Material to process

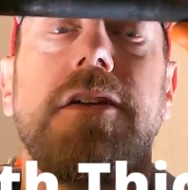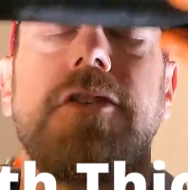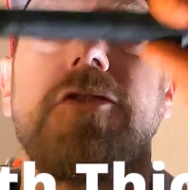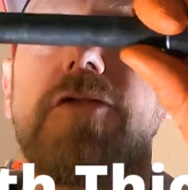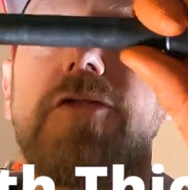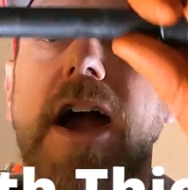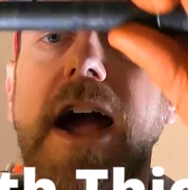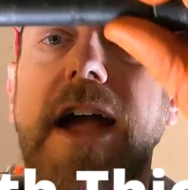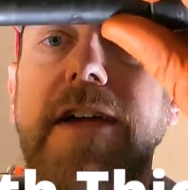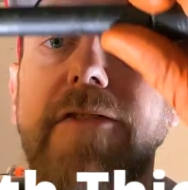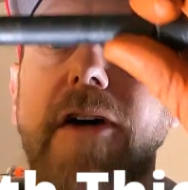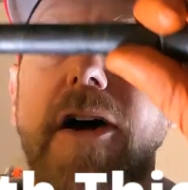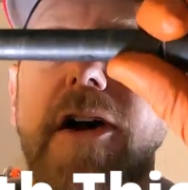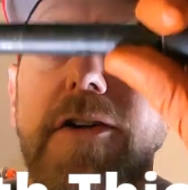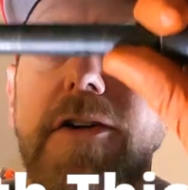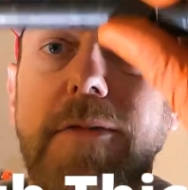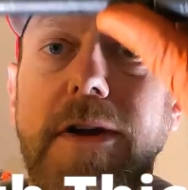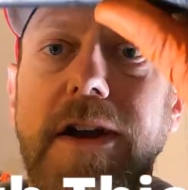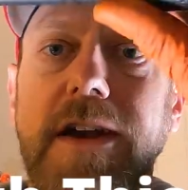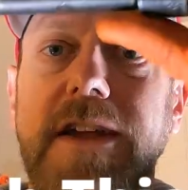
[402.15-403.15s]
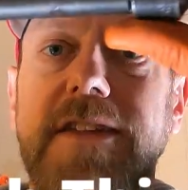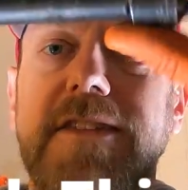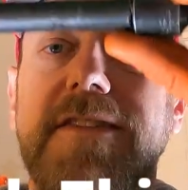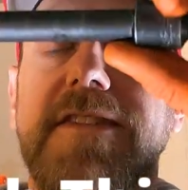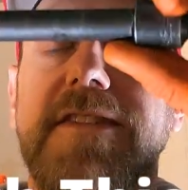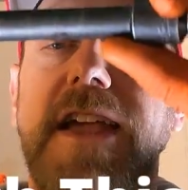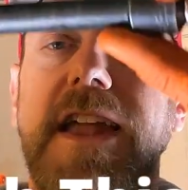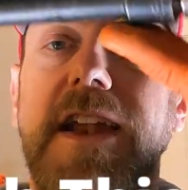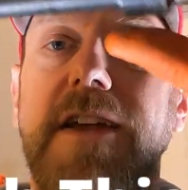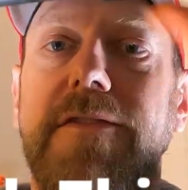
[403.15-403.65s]
drive hardware
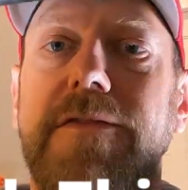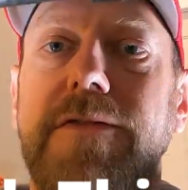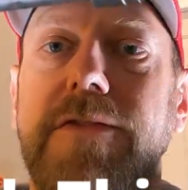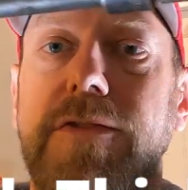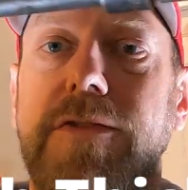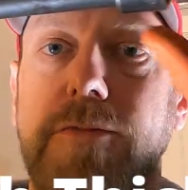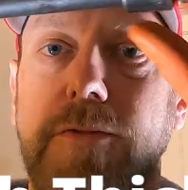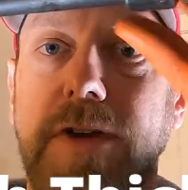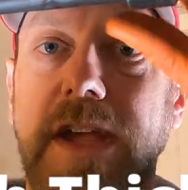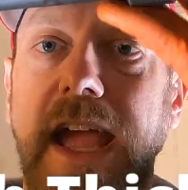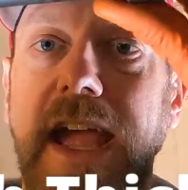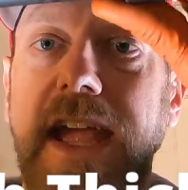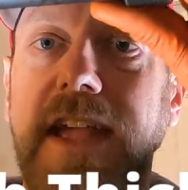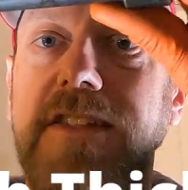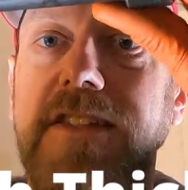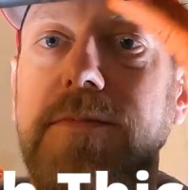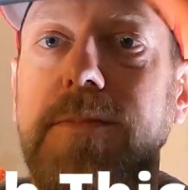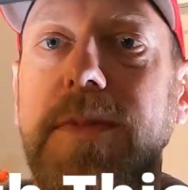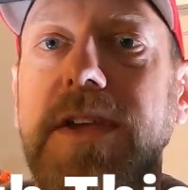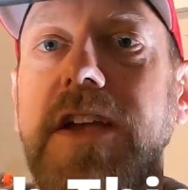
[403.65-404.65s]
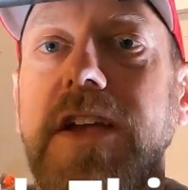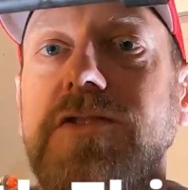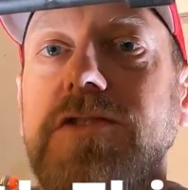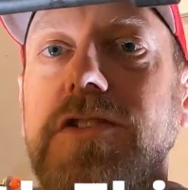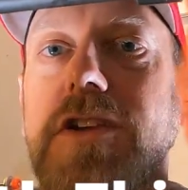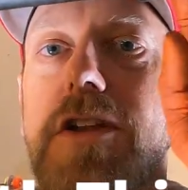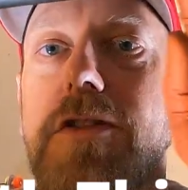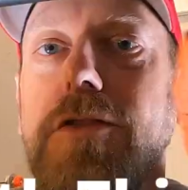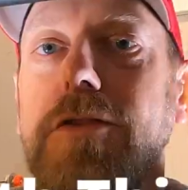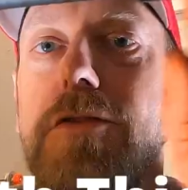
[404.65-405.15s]
instead of 3/8, because you're
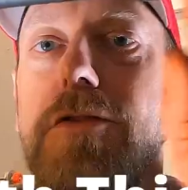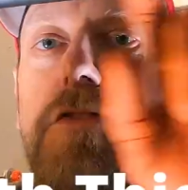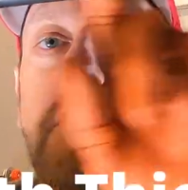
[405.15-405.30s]
going to lose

Task to carry out
Restate the listing above word for word, and skip the pictures.

Answer
[402.15-403.15s]
[403.15-403.65s]
drive hardware
[403.65-404.65s]
[404.65-405.15s]
instead of 3/8, because you're
[405.15-405.30s]
going to lose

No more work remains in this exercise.